##### Information supplied #####
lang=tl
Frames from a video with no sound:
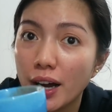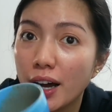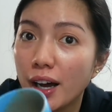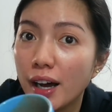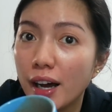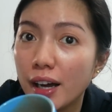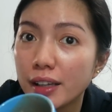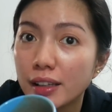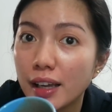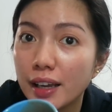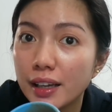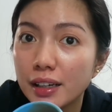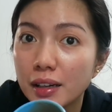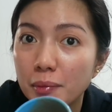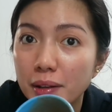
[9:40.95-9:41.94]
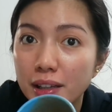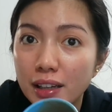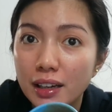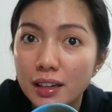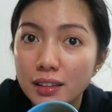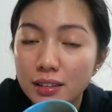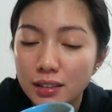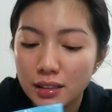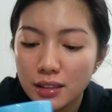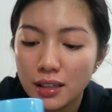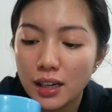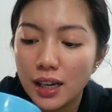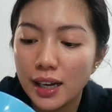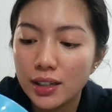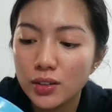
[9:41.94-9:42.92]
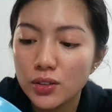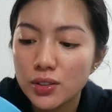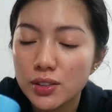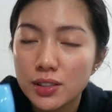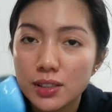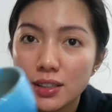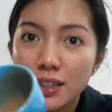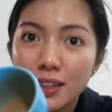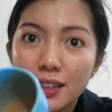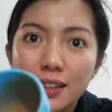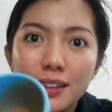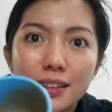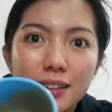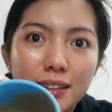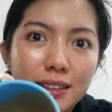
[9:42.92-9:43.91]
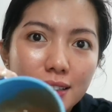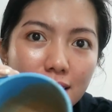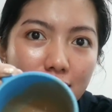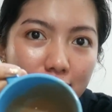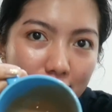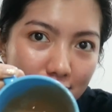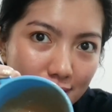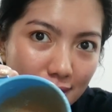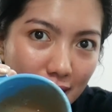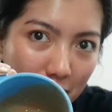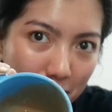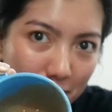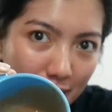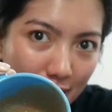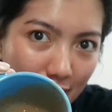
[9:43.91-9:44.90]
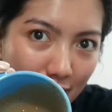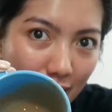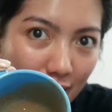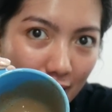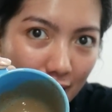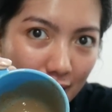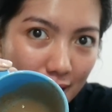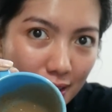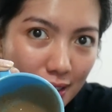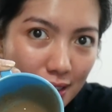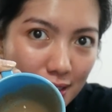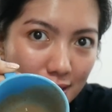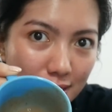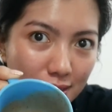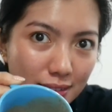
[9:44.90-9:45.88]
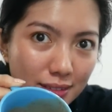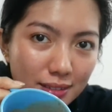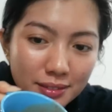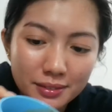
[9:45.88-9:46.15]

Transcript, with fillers: At ayan naman na halos isang drop na lang ang ating ano,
#####
Assignment — Please set down the records above verbatim, with each picture left out.

Finished task —
lang=tl
Frames from a video with no sound:
[9:40.95-9:41.94]
[9:41.94-9:42.92]
[9:42.92-9:43.91]
[9:43.91-9:44.90]
[9:44.90-9:45.88]
[9:45.88-9:46.15]

Transcript, with fillers: At ayan naman na halos isang drop na lang ang ating ano,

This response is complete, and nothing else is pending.